Critical points are found where the derivative \(f'(x)\) is either equal to zero or is undefined. In this case, the derivative will never be equal to zero, but it will be undefined when the exponent of \((x+1)\) is negative for any value of \(x\). Let's solve for x to find out if it happens in the given interval \([-9, 7]\): $$ (x+1)^{\frac{1}{3}}=0$$ We see that the above equation cannot be satisfied, so the critical point must occur when the exponent of \((x+1)\) is undefined. The exponent will be undefined when the base, \((x+1)\), is negative, and the exponent is a fraction. The base \((x+1)\) will be negative when \(x<-1\). Now we can check if this interval intersects with the given interval \([-9,7]\). Since \((-1)\) lies in the interval \([-9,7]\), then we can conclude that there is one critical point at \(x=-1\).

To determine the absolute extreme values of the function \(f(x)\) on the interval \([-9,7]\), we need to evaluate the original function at the critical point \(x=-1\), as well as at the endpoints of the interval. Then, we will compare these values to determine the absolute maximum and minimum. Let's compute the values of the function at these three points: $$f(-9)=(-9+1)^{\frac{4}{3}}=(-8)^{\frac{4}{3}}=16$$ $$f(-1)=(-1+1)^{\frac{4}{3}}=(0)^{\frac{4}{3}}=0$$ $$f(7)=(7+1)^{\frac{4}{3}}=(8)^{\frac{4}{3}}=16$$ From these values, we can conclude that there is an absolute minimum value of \(0\) at \(x=-1\), and the absolute maximum values of \(16\) at \(x=-9\) and \(x=7\).

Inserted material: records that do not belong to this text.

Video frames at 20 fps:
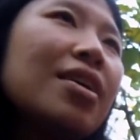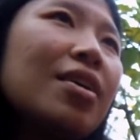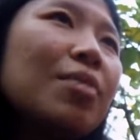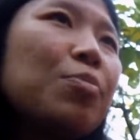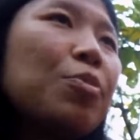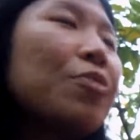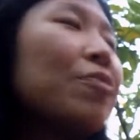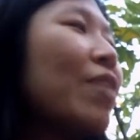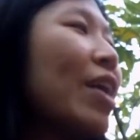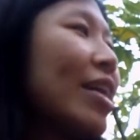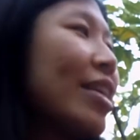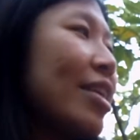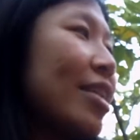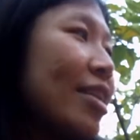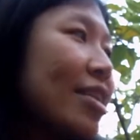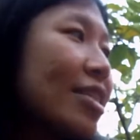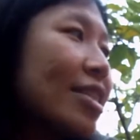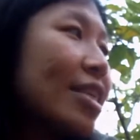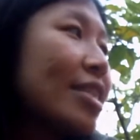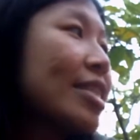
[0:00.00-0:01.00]
providing
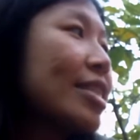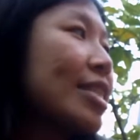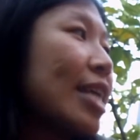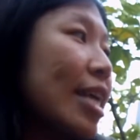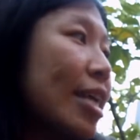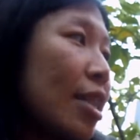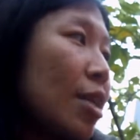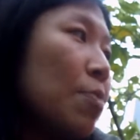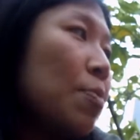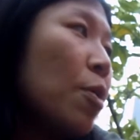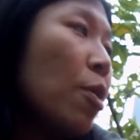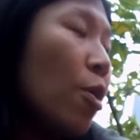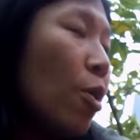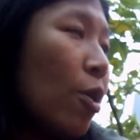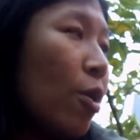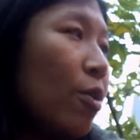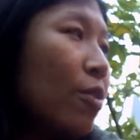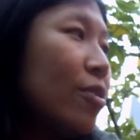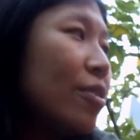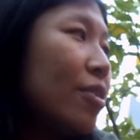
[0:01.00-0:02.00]
a
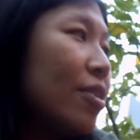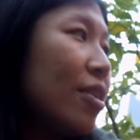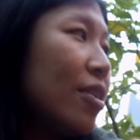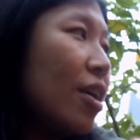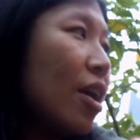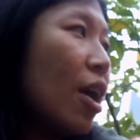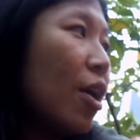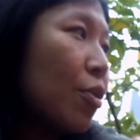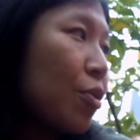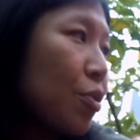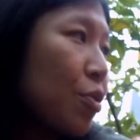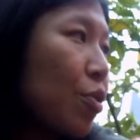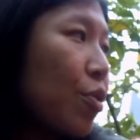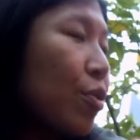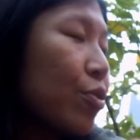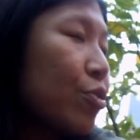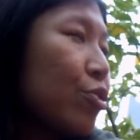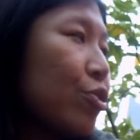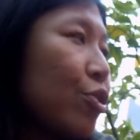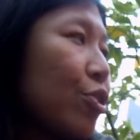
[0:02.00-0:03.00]
sustainable
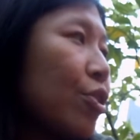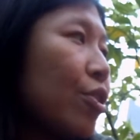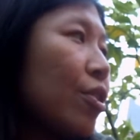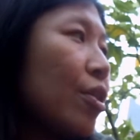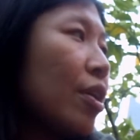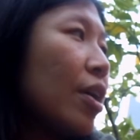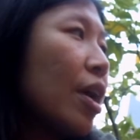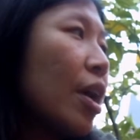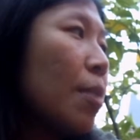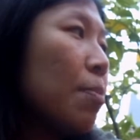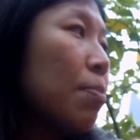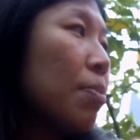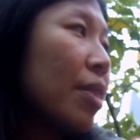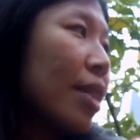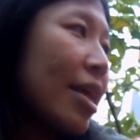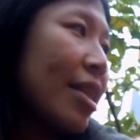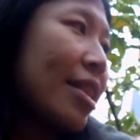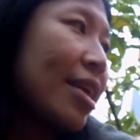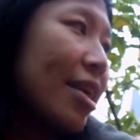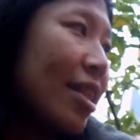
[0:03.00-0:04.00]
agriculture and
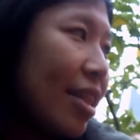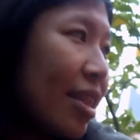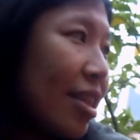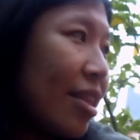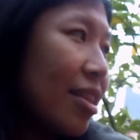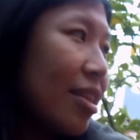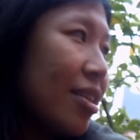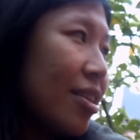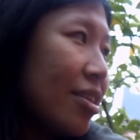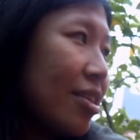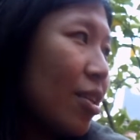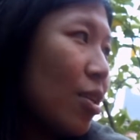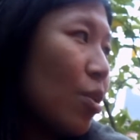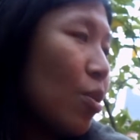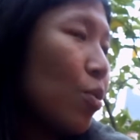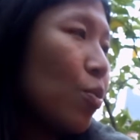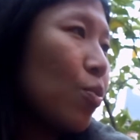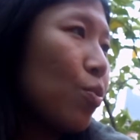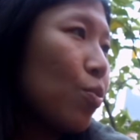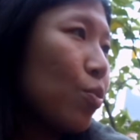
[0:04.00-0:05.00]
planet.
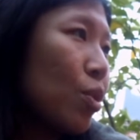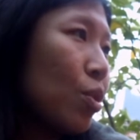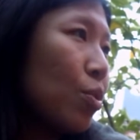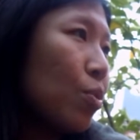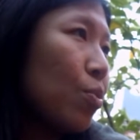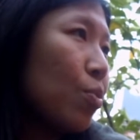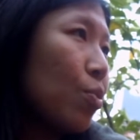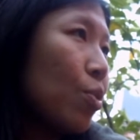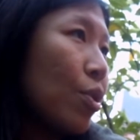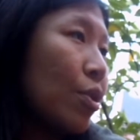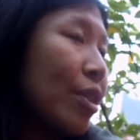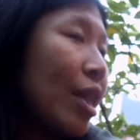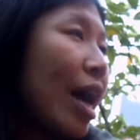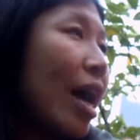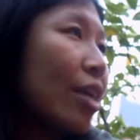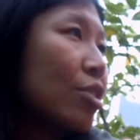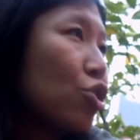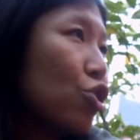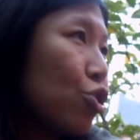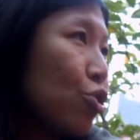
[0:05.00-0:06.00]
So we will
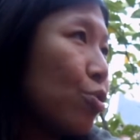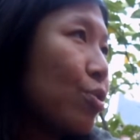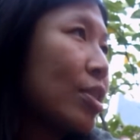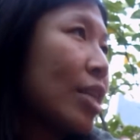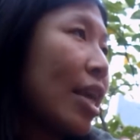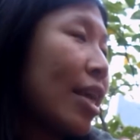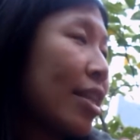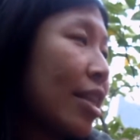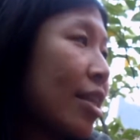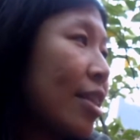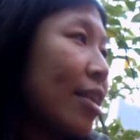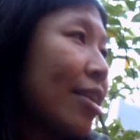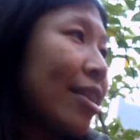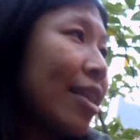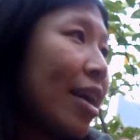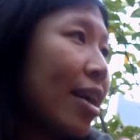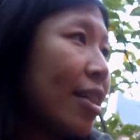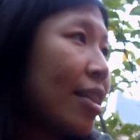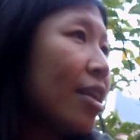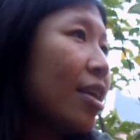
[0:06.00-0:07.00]
not choose anything
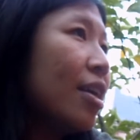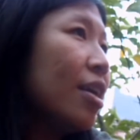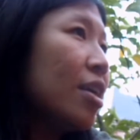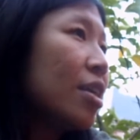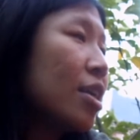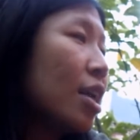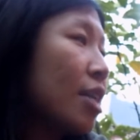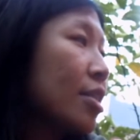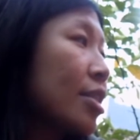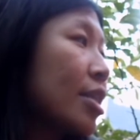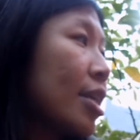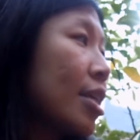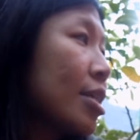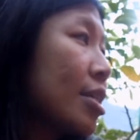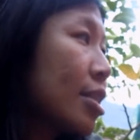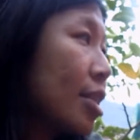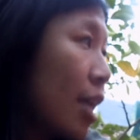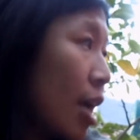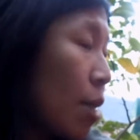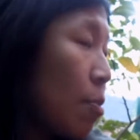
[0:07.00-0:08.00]
that
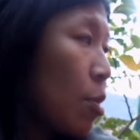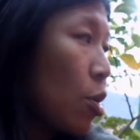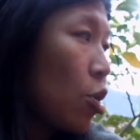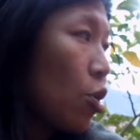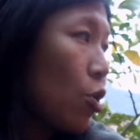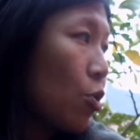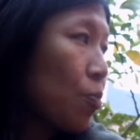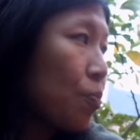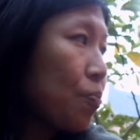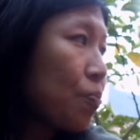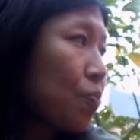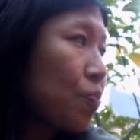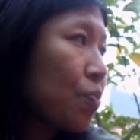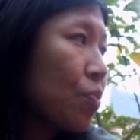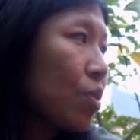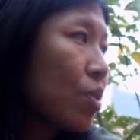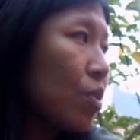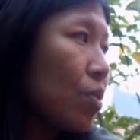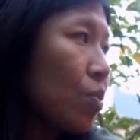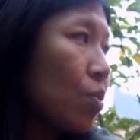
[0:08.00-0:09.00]
contains chemical.
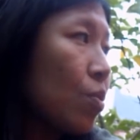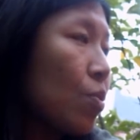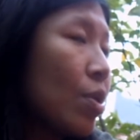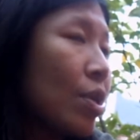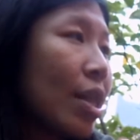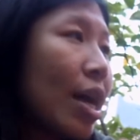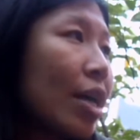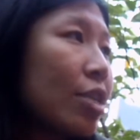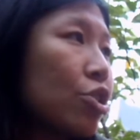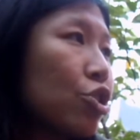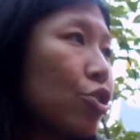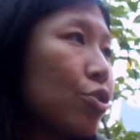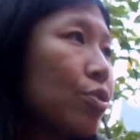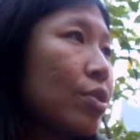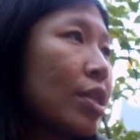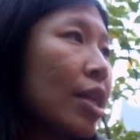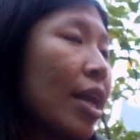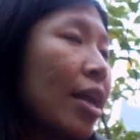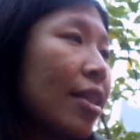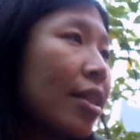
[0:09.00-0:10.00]
We will not
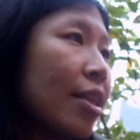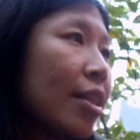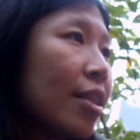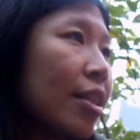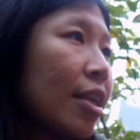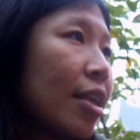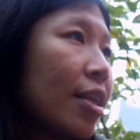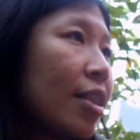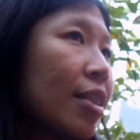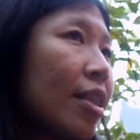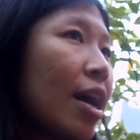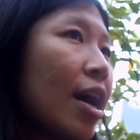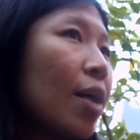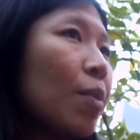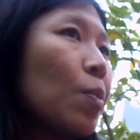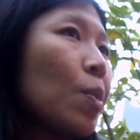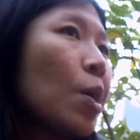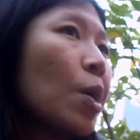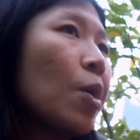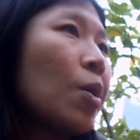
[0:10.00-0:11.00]
choose anything
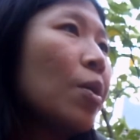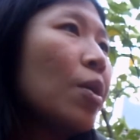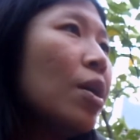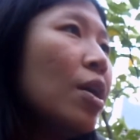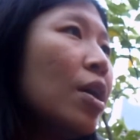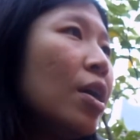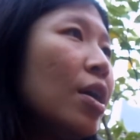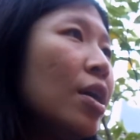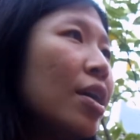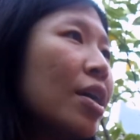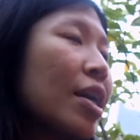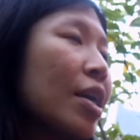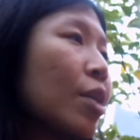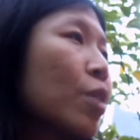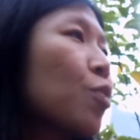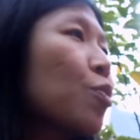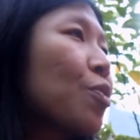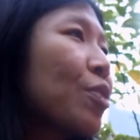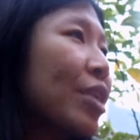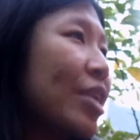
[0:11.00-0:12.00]
that will
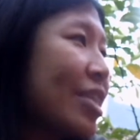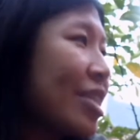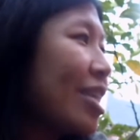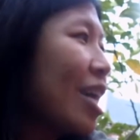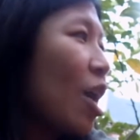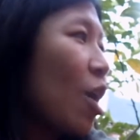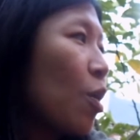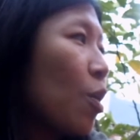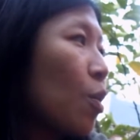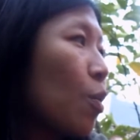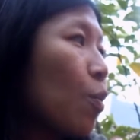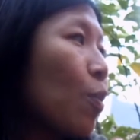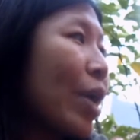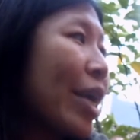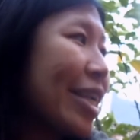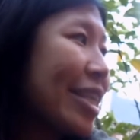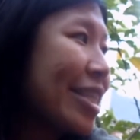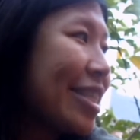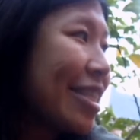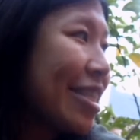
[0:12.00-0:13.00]
increase our
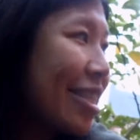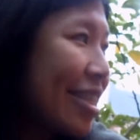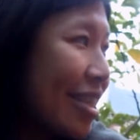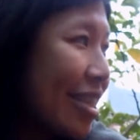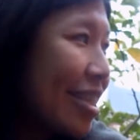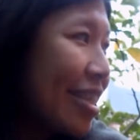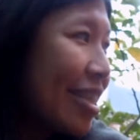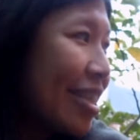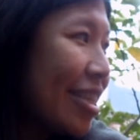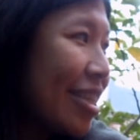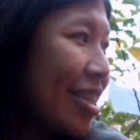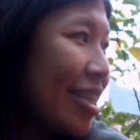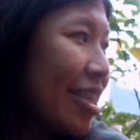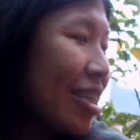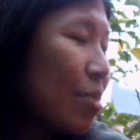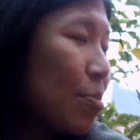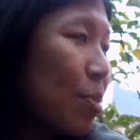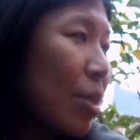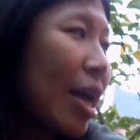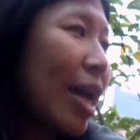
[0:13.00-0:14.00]
waste,
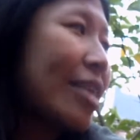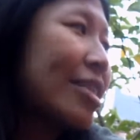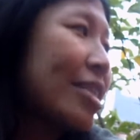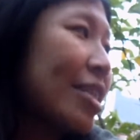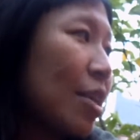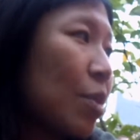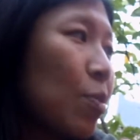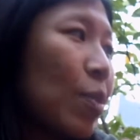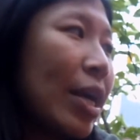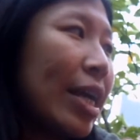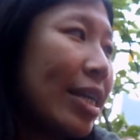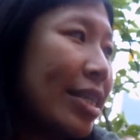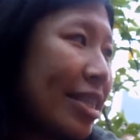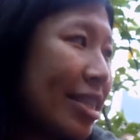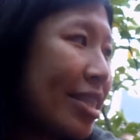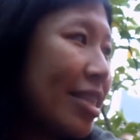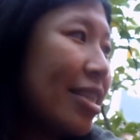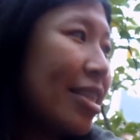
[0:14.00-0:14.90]
plastic waste.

Plot the function \(f(x)=(x+1)^{\frac{4}{3}}\) on a graphing utility and observe the behavior of the function on the interval \([-9,7]\). You will see that the function has an absolute minimum value of \(0\) at \(x=-1\), and the absolute maximum values of \(16\) at \(x=-9\) and \(x=7\), thus confirming our conclusions.